From the FDA Drug Label

Imiquimod cream has been evaluated in children ages 2 to 12 years with molluscum contagiosum and these studies failed to demonstrate efficacy. The medications of choice for molluscum contagiosum are not explicitly stated in the provided drug labels.

  • The studies involving imiquimod cream in pediatric subjects with molluscum contagiosum failed to demonstrate efficacy 2, 2.
  • Imiquimod cream is not indicated for the treatment of molluscum contagiosum 2.

From the Research

Medications for Molluscum Contagiosum

  • Topical imiquimod has been shown to be an effective and safe treatment for molluscum contagiosum in children, with a complete remission rate of 73.91% in one study 3.
  • Topical cantharidin is also a commonly used treatment for molluscum contagiosum, with studies demonstrating its efficacy and safety in pediatric patients 4, 5.
  • Combination therapy with cantharidin and imiquimod 5% has been shown to be effective and well-tolerated in children with molluscum contagiosum, with >90% of lesions clearing in 12 patients in one study 6.
  • Cantharidin is a practical and effective treatment option for molluscum contagiosum, with detailed information on distribution sources, application, and caveats regarding its use available 7.

Treatment Options

  • Imiquimod: a topically applicable Toll-like receptor (TLR)-7/8 agonist, which stimulates the innate cutaneous immunity and the cellular arm of the adaptive immune response, and has potent anti-viral, anti-tumor, and immunoregulatory effects 3.
  • Cantharidin: a topical treatment that has been shown to be effective in treating molluscum contagiosum, with variable clearance rates ranging from 15.4-100% 4, 5.
  • Combination therapy: cantharidin and imiquimod 5% can be used in combination to treat molluscum contagiosum, with effective and well-tolerated results in pediatric patients 6.

Safety and Efficacy

  • Topical imiquimod has been shown to be safe and effective in treating molluscum contagiosum in children, with mild to moderate irritation in the application area being the only cutaneous adverse reaction observed 3.
  • Topical cantharidin has been shown to be well-tolerated and associated with the resolution of molluscum contagiosum, with no serious adverse events or side effects observed 4, 5.
  • Combination therapy with cantharidin and imiquimod 5% has been shown to be effective and well-tolerated in children with molluscum contagiosum, with one patient finding the cantharidin reaction too strong 6.

Professional Medical Disclaimer

This information is intended for healthcare professionals.
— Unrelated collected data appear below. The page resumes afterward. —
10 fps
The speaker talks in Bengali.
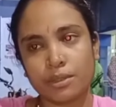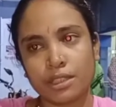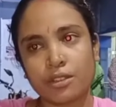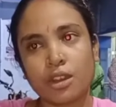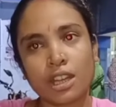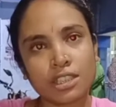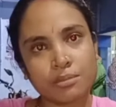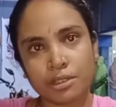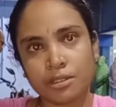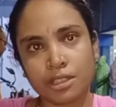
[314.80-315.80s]
মানে গলা
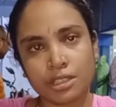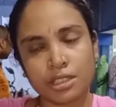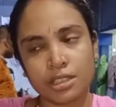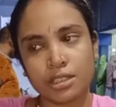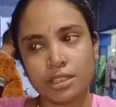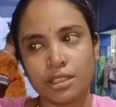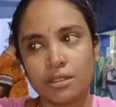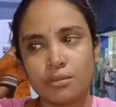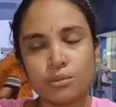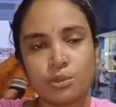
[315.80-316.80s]
চিপে ধরেছে
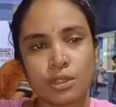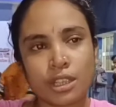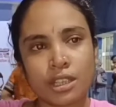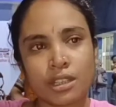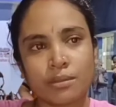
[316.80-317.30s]
বুকে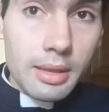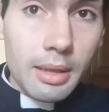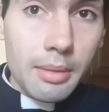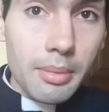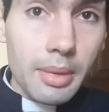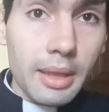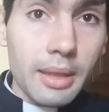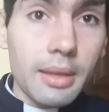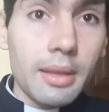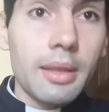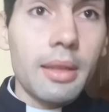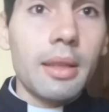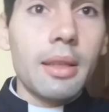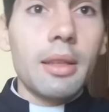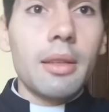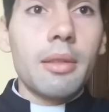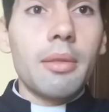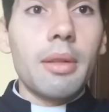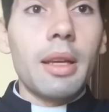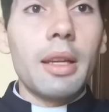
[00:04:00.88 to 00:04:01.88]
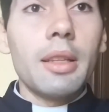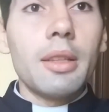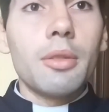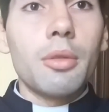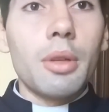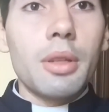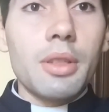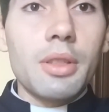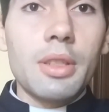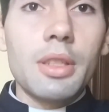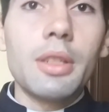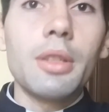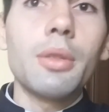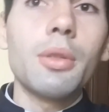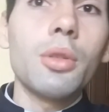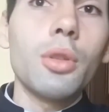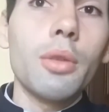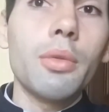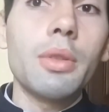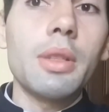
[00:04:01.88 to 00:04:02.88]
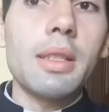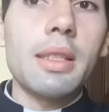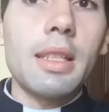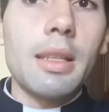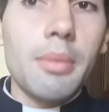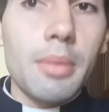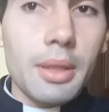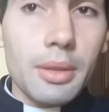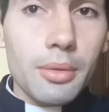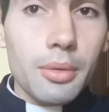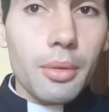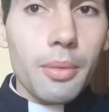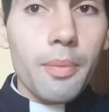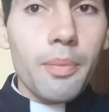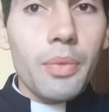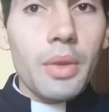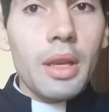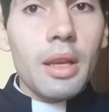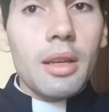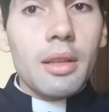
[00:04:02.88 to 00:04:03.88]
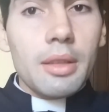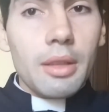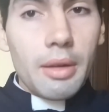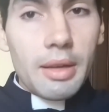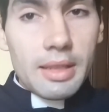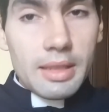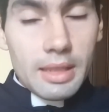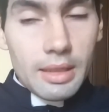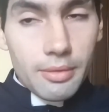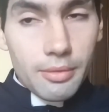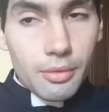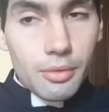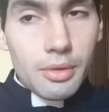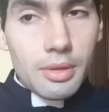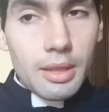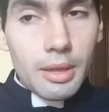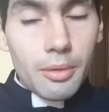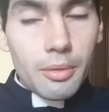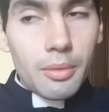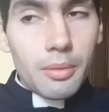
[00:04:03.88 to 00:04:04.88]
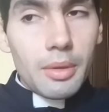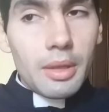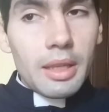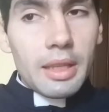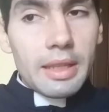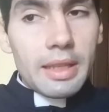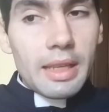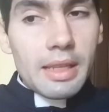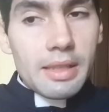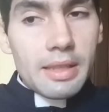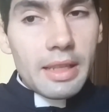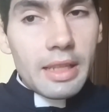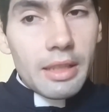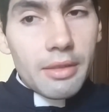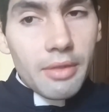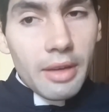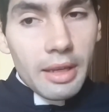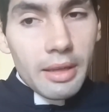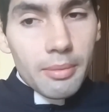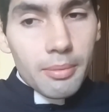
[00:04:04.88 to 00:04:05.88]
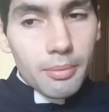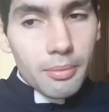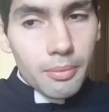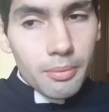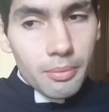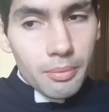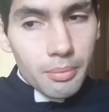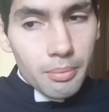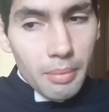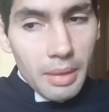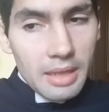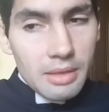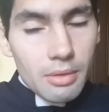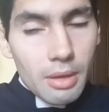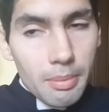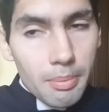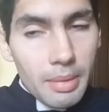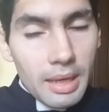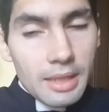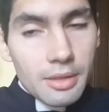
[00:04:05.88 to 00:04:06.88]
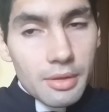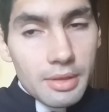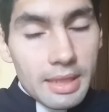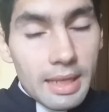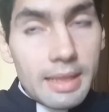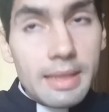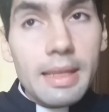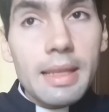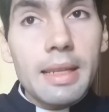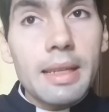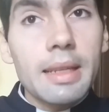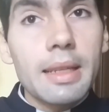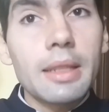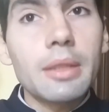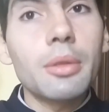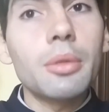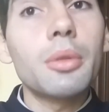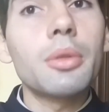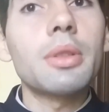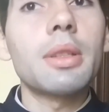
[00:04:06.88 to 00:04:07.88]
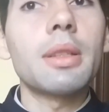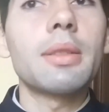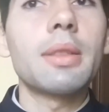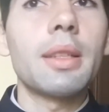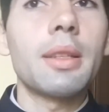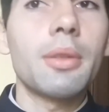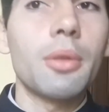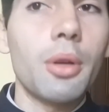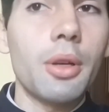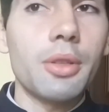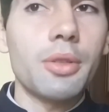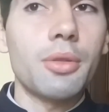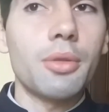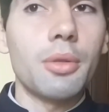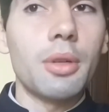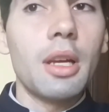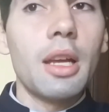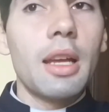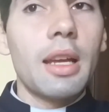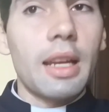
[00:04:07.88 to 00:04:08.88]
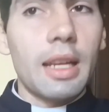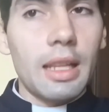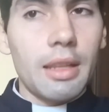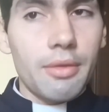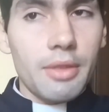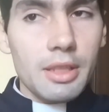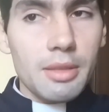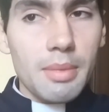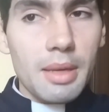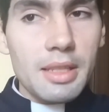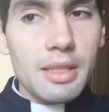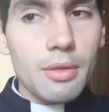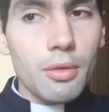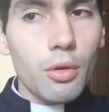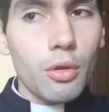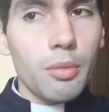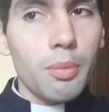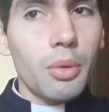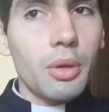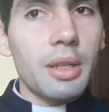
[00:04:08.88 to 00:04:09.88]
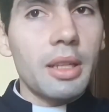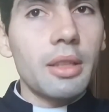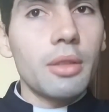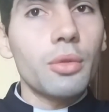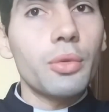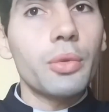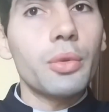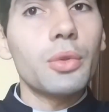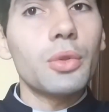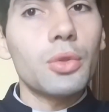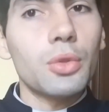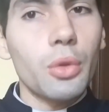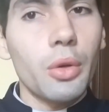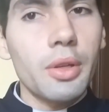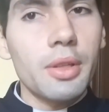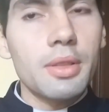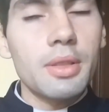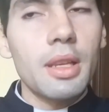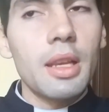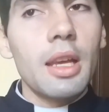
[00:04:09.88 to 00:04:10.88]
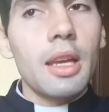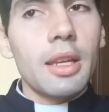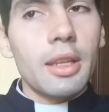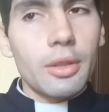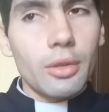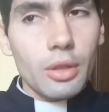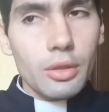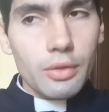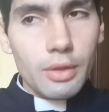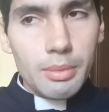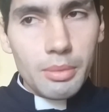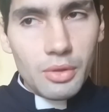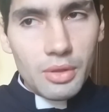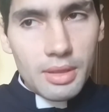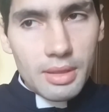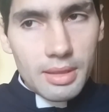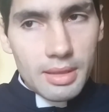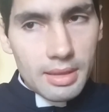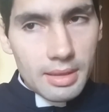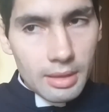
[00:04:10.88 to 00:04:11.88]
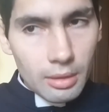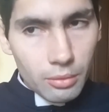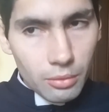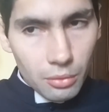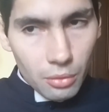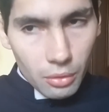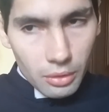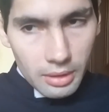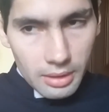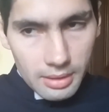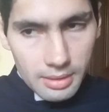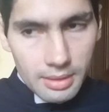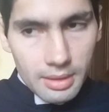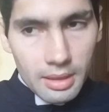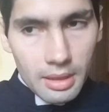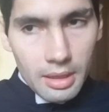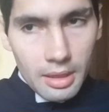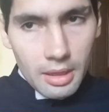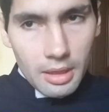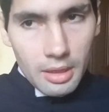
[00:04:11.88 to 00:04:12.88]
também, né? do Antigo e do Novo Testamento. Então, essa é a função. E assim ele vai, passo a passo, se acercando do sacerdócio, cada vez mais incorporando funções que nós vemos que estão todas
Any medical decision-making should rely on clinical judgment and independently verified information. The content provided herein does not replace professional discretion and should be considered supplementary to established clinical guidelines. Healthcare providers should verify all information against primary literature and current practice standards before application in patient care. Dr.Oracle assumes no liability for clinical decisions based on this content.